Plaintiff's First Amended Complaint does not state a claim for relief. The Court will grant Plaintiff an opportunity to amend his Fifth Amendment due process claim only. Noll v. Carlson, 809 F.2d 1446, 1448-49 (9th Cir. 1987). If Plaintiff opts to amend, he must demonstrate that the alleged acts resulted in a deprivation of his constitutional rights. Iqbal, 129 S.Ct. at 1948-49. Plaintiff must set forth "sufficient factual matter . . . to 'state a claim that is plausible on its face.'" Id. at 1949 (quoting Twombly, 550 U.S. at 555 (2007)). Plaintiff must also demonstrate that each named Defendant personally participated in a deprivation of his rights. Jones v. Williams, 297 F.3d 930, 934 (9th Cir. 2002).

Plaintiff should note that although he has been given the opportunity to amend, it is not for the purposes of adding new claims. George v. Smith, 507 F.3d 605, 607 (7th Cir. 2007). Plaintiff should carefully read this Screening Order and focus his efforts on curing the deficiencies set forth above.

Finally, Plaintiff is advised that Local Rule 220 requires that an amended complaint be complete in itself without reference to any prior pleading. As a general rule, an amended complaint supersedes the original complaint. See Loux v. Rhay, 375 F.2d 55, 57 (9th Cir. 1967). Once an amended complaint is filed, the original complaint no longer serves any function in the case. Therefore, in an amended complaint, as in an original complaint, each claim and the involvement of each defendant must be sufficiently alleged. The amended complaint should be clearly and boldly titled "Second Amended Complaint," refer to the appropriate case number, and be an original signed under penalty of perjury. Plaintiff's amended complaint should be brief. Fed. R. Civ. P. 8(a). Although accepted as true, the "[f]actual allegations must be [sufficient] to raise a right to relief above the speculative level . . . ." Twombly, 550 U.S. at 555 (citations omitted).

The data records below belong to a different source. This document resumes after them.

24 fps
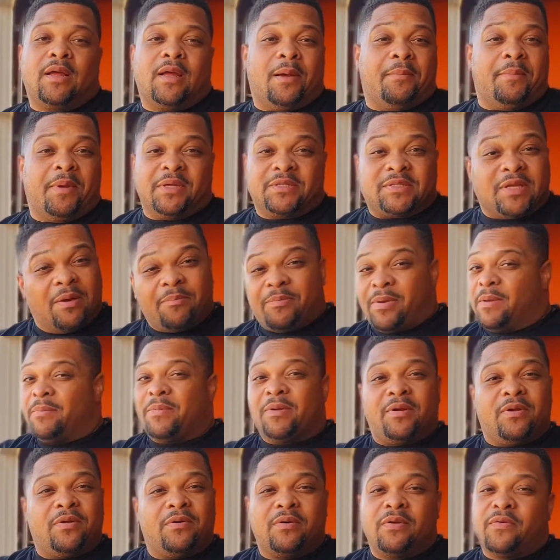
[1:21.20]
I mean, some
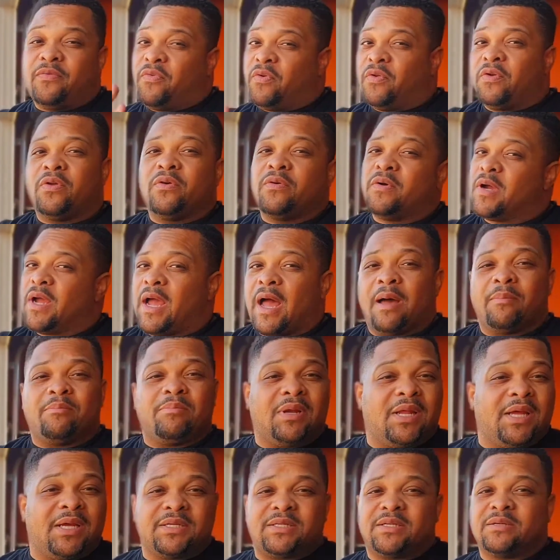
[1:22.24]
people do it. If you do it, God
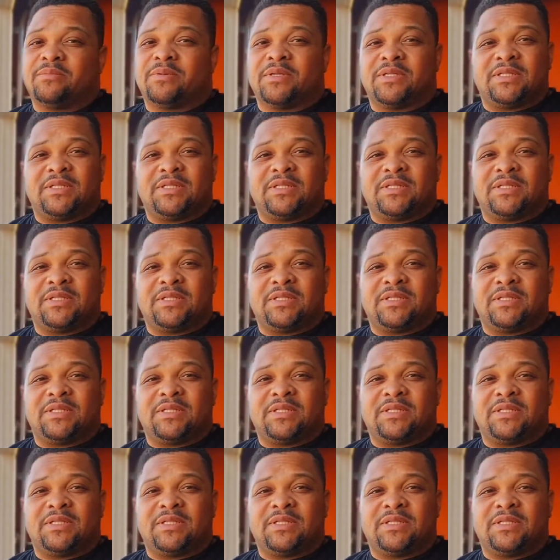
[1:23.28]
bless you.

Accordingly, it is HEREBY ORDERED that:

1. The Clerk's Office shall send Plaintiff (1) the form complaint for use in a Bivens civil rights action and (2) a copy of his First Amended Complaint, filed June 10, 2010;

2. Plaintiff's First Amended Complaint is dismissed for failure to state a claim upon which relief may be granted;

3. Plaintiff shall file an amended complaint within thirty (30) days; and 4. If Plaintiff fails to file an amended complaint in compliance with this order, this action will be dismissed, with prejudice, for failure to state a claim and failure to comply with a court order.